Get the event type string for BasicEvent.

Returns:

str: Event type string.

determine_definition_hash

def determine_definition_hash() -> int

Calculate definition hash for basic event.

Only includes the expression (computation logic), which is the only attribute that affects the event results.

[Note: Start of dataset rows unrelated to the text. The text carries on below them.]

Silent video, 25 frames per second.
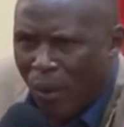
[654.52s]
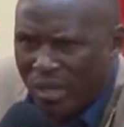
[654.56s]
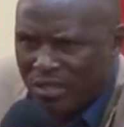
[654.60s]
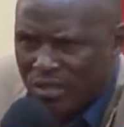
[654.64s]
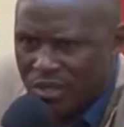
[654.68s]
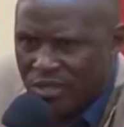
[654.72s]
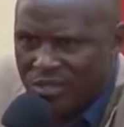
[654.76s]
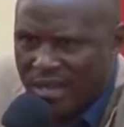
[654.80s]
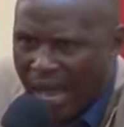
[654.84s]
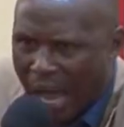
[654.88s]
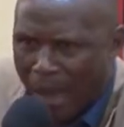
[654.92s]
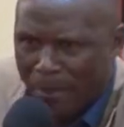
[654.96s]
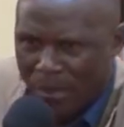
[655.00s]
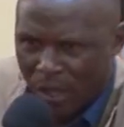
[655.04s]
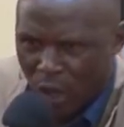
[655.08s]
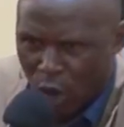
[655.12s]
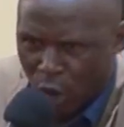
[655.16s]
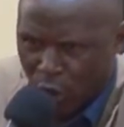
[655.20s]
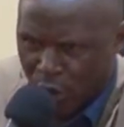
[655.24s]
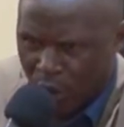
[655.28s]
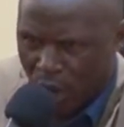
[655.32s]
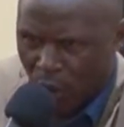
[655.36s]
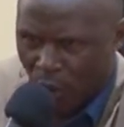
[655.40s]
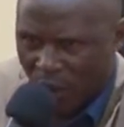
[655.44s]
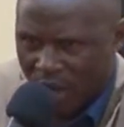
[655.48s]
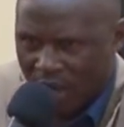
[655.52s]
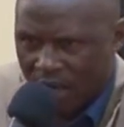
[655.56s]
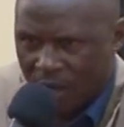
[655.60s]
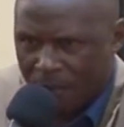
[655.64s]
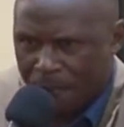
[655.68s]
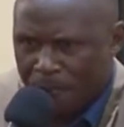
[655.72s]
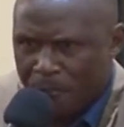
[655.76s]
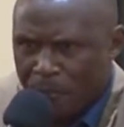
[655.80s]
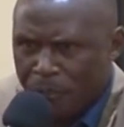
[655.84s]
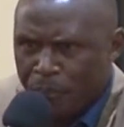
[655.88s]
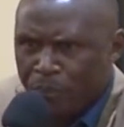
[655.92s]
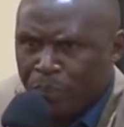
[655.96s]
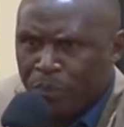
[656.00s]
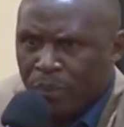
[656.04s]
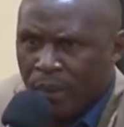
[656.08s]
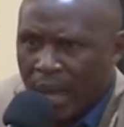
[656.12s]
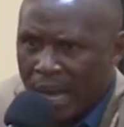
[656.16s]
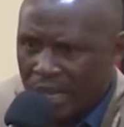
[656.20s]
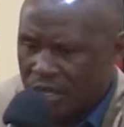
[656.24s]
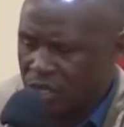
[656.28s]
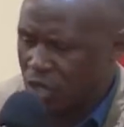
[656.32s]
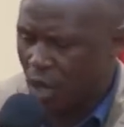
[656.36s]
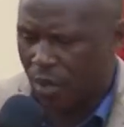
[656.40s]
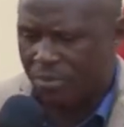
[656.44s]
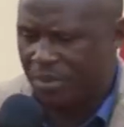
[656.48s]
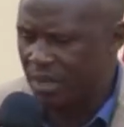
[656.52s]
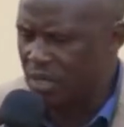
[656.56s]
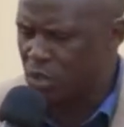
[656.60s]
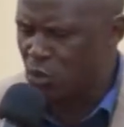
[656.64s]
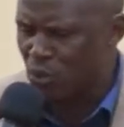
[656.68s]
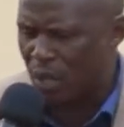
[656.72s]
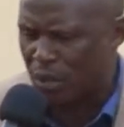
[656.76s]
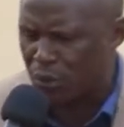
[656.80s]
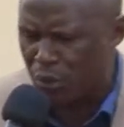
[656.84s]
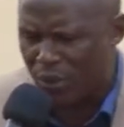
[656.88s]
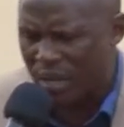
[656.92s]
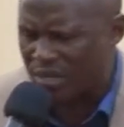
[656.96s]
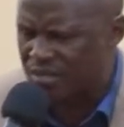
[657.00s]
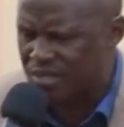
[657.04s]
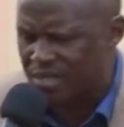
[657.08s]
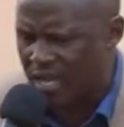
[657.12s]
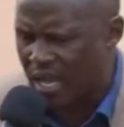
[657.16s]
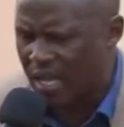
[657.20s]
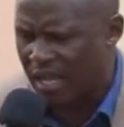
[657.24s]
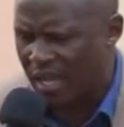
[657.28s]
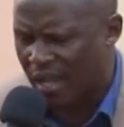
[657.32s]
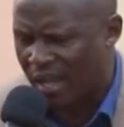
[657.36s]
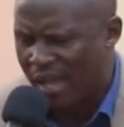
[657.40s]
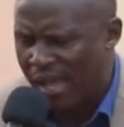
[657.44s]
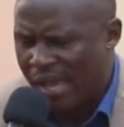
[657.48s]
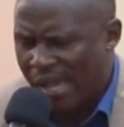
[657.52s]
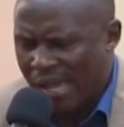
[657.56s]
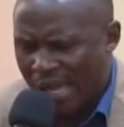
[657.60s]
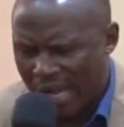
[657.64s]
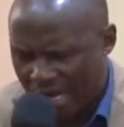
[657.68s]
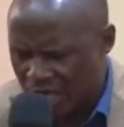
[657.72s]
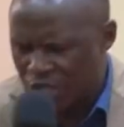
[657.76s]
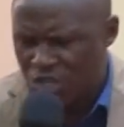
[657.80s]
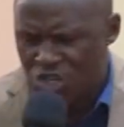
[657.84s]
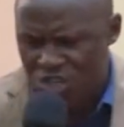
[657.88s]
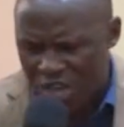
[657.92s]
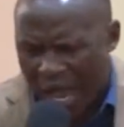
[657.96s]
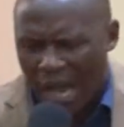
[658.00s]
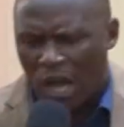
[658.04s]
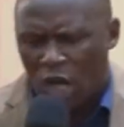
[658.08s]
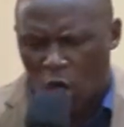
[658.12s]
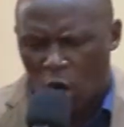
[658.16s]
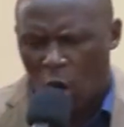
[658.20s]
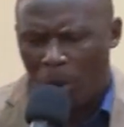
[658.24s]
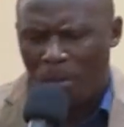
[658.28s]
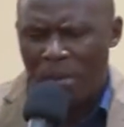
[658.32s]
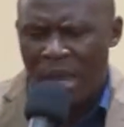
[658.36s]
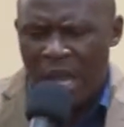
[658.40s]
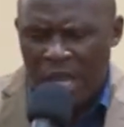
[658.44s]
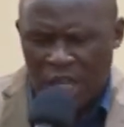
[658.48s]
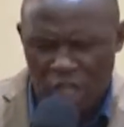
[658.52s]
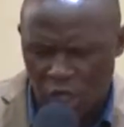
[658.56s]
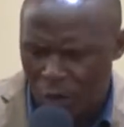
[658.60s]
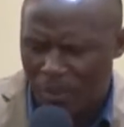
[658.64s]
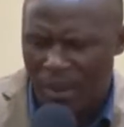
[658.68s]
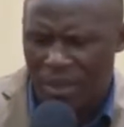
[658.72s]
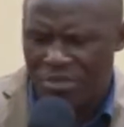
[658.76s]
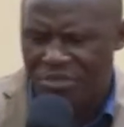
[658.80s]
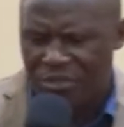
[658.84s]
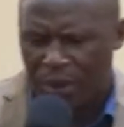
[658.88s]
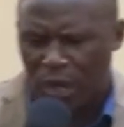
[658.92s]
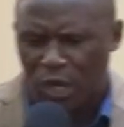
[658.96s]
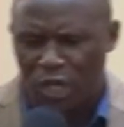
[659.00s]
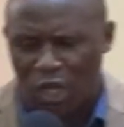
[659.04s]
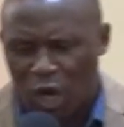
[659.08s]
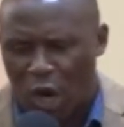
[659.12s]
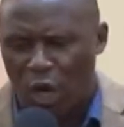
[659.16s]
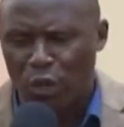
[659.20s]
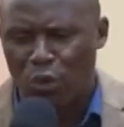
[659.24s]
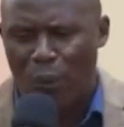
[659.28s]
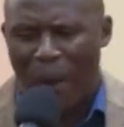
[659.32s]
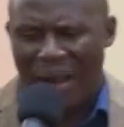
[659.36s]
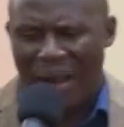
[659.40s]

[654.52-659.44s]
what is coming on your way. And so, this is what we are seeing in Jacob. Even though God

Excludes: name, description, required_channels, report_id

Returns:

int: Hash value representing the computation definition.

as_dict

def as_dict() -> dict

Get a dictionary representation of the event.

Returns:

dict: Dictionary containing event metadata.

as_spark_row

def as_spark_row() -> Row

Get a Spark Row representation of the event.

Returns:

Row: Spark Row containing event metadata.

determine_events

def determine_events(cls,
spark: SparkSession,
events: list[BasicEvent],
*,
solved_df: "DataFrame" = None,
query: QueryBuilder = None,
solver: QuerySolver = None,
pre_filtered_containers_df=None)

Extract event fact table for the given list of BasicEvent objects.

Arguments:

  • spark (SparkSession): Spark session for data processing.
  • events (list of BasicEvent): List of BasicEvent objects to process.
  • solved_df (DataFrame): Pre-solved wide DataFrame from centralized batch solve. Required.
  • query (QueryBuilder): Query builder (unused, kept for interface compatibility).
  • solver (QuerySolver): Query solver (unused, kept for interface compatibility).
  • pre_filtered_containers_df (DataFrame): Pre-filtered containers for incremental processing.

Returns:

DataFrame: Spark DataFrame containing event instance facts.

determine_metadata_df

def determine_metadata_df(cls, spark: SparkSession, events: list[BasicEvent])

Create a Spark DataFrame containing event metadata.

Arguments:

  • spark (SparkSession): Spark session for data processing.
  • events (list of BasicEvent): List of BasicEvent objects.

Returns:

DataFrame: Spark DataFrame containing event metadata.